## What needs to be done
Please set down, unchanged, each line from the one with "[0:08.33-0:09.17]" to the final line of the data below, both included. Drop the pictures.

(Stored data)
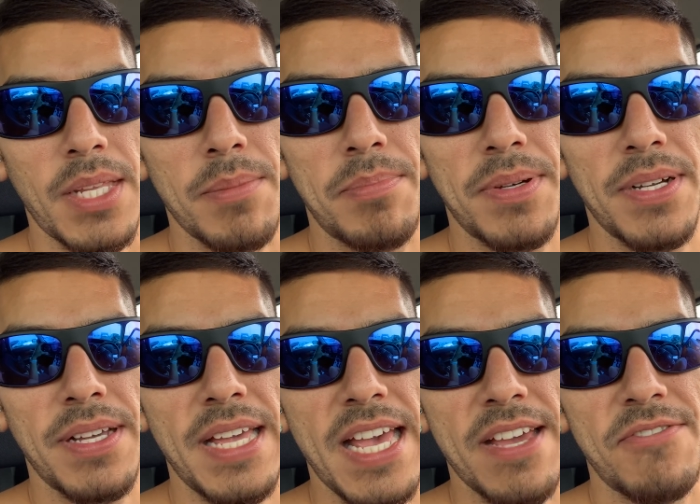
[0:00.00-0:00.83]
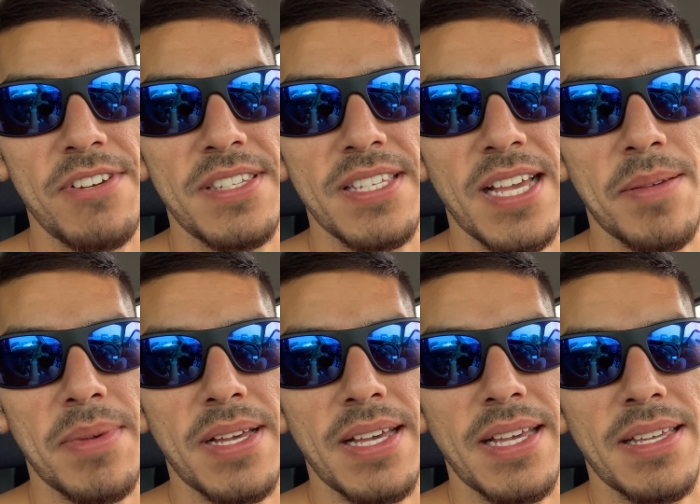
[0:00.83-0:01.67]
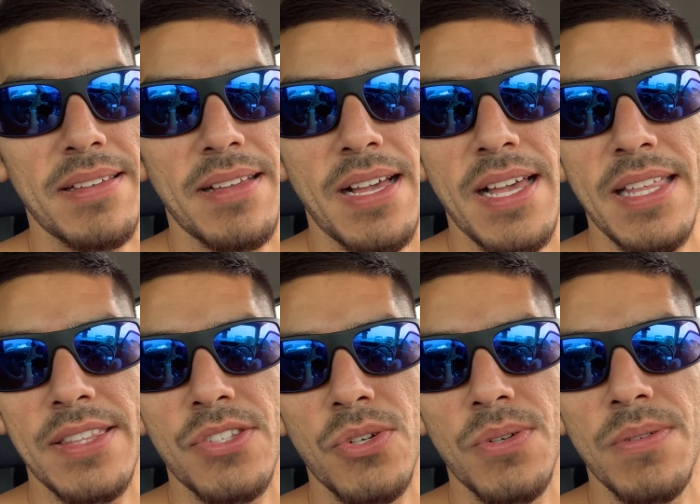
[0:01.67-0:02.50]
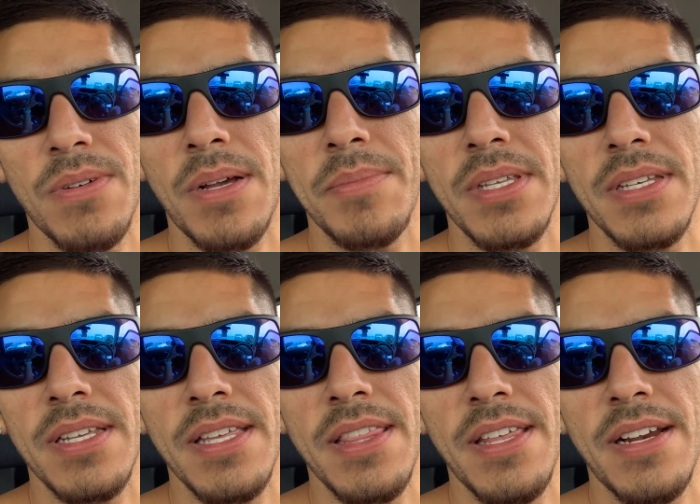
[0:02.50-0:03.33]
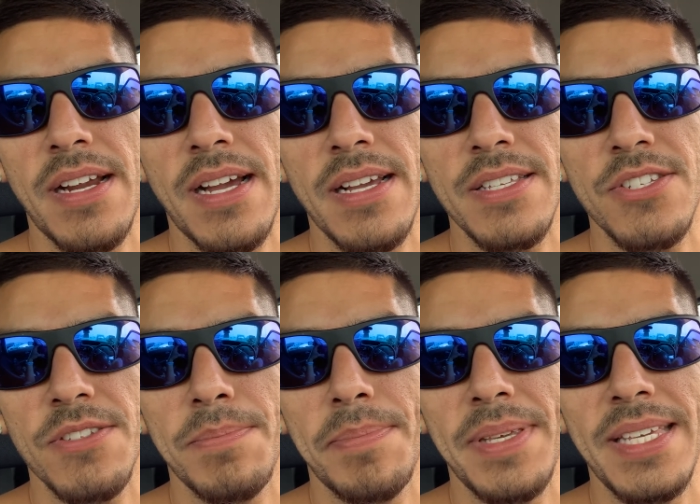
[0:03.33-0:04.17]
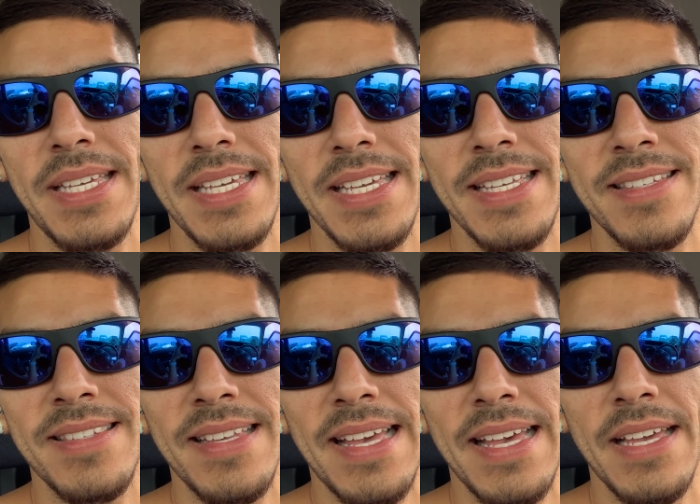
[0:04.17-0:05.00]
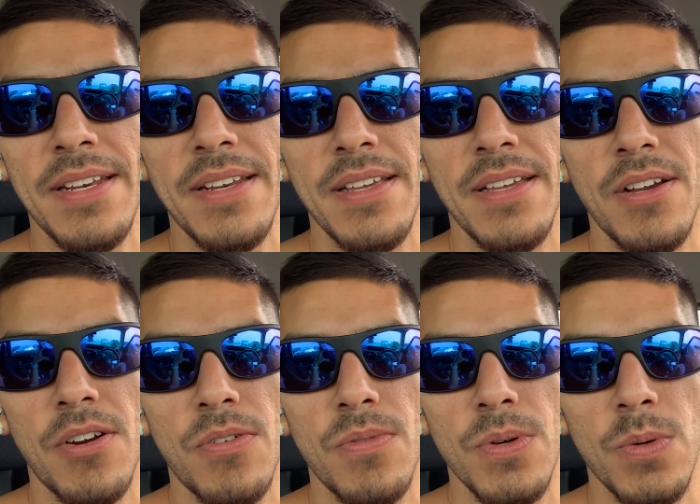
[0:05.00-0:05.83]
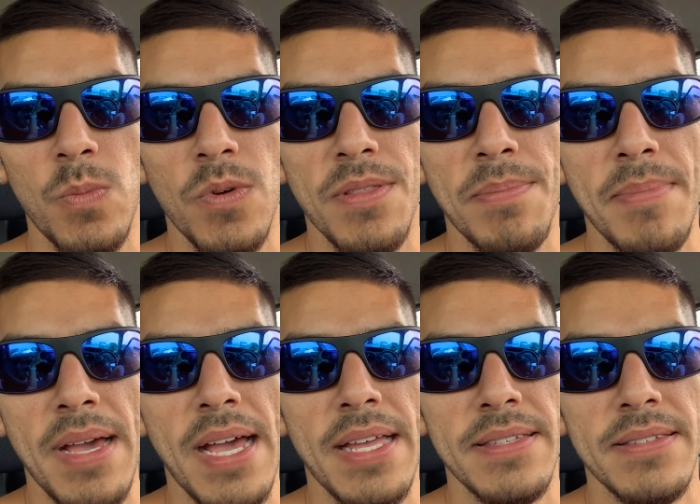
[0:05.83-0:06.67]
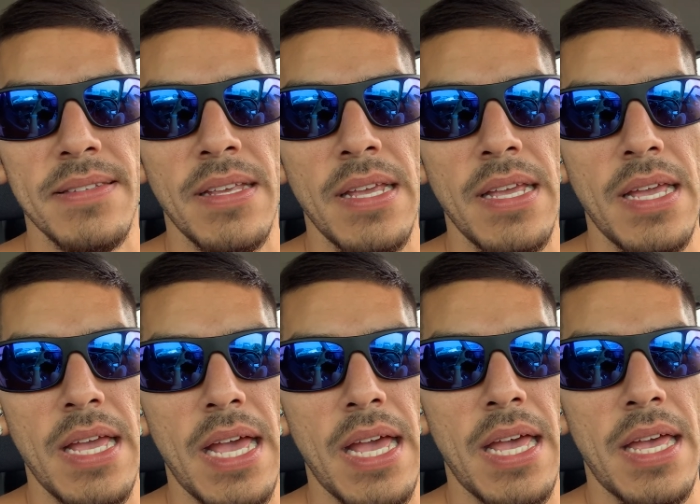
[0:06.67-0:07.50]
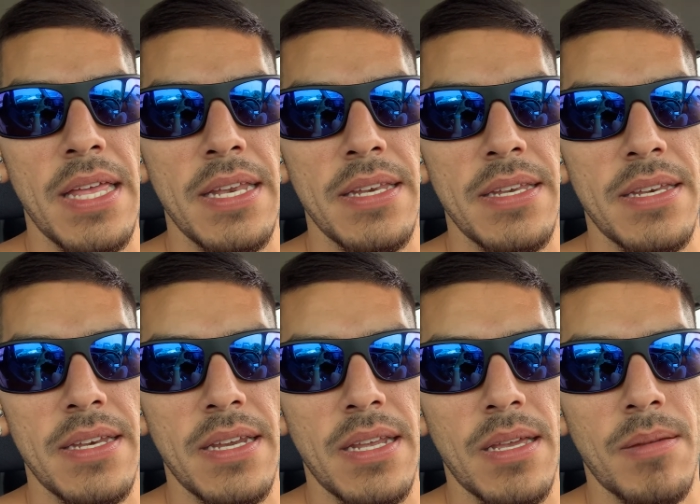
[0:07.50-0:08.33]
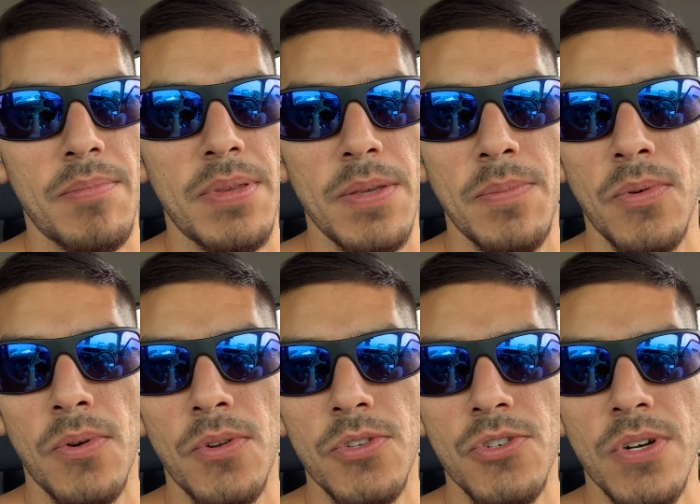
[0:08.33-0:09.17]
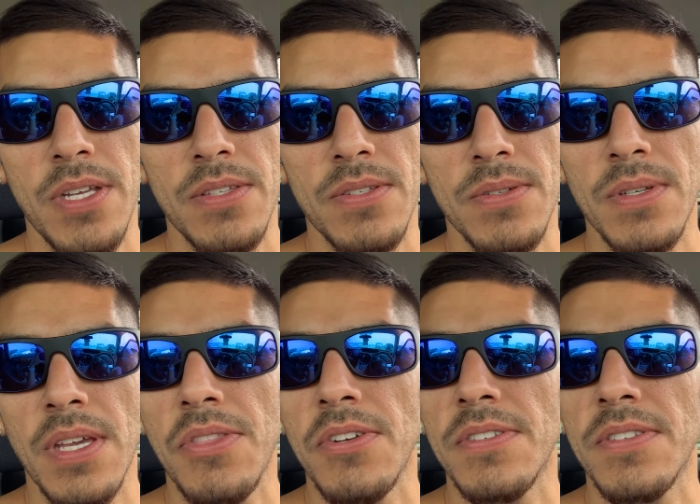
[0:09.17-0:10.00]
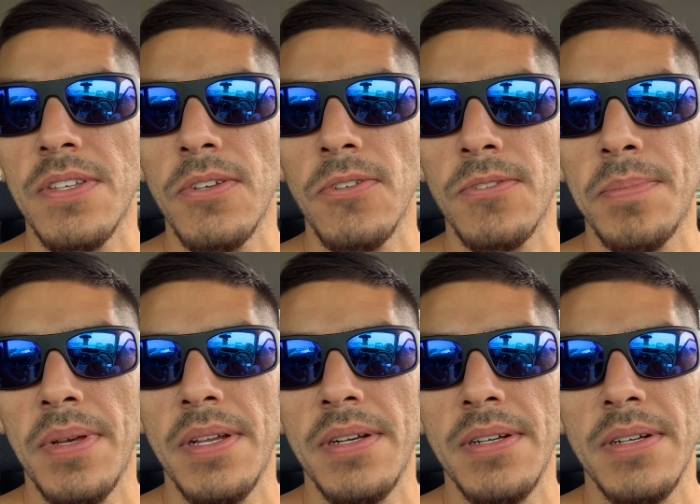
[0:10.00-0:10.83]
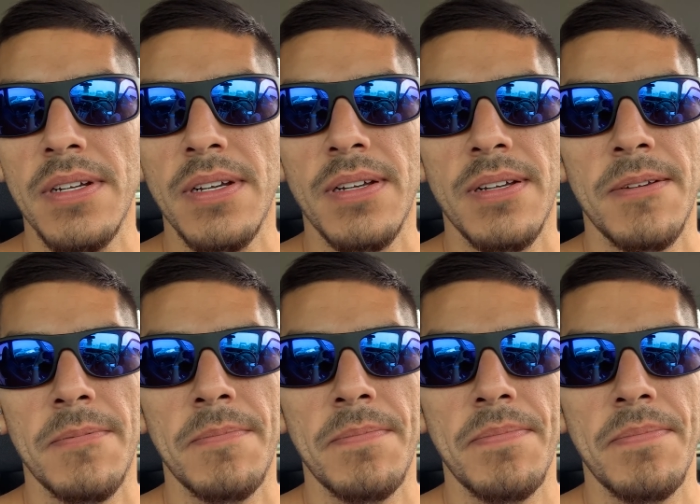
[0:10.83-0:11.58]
but every time I, I don't, I mean, in there, I, just being inside a room with mats and people trying to get their skills better, um,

## Completed task
[0:08.33-0:09.17]
[0:09.17-0:10.00]
[0:10.00-0:10.83]
[0:10.83-0:11.58]
but every time I, I don't, I mean, in there, I, just being inside a room with mats and people trying to get their skills better, um,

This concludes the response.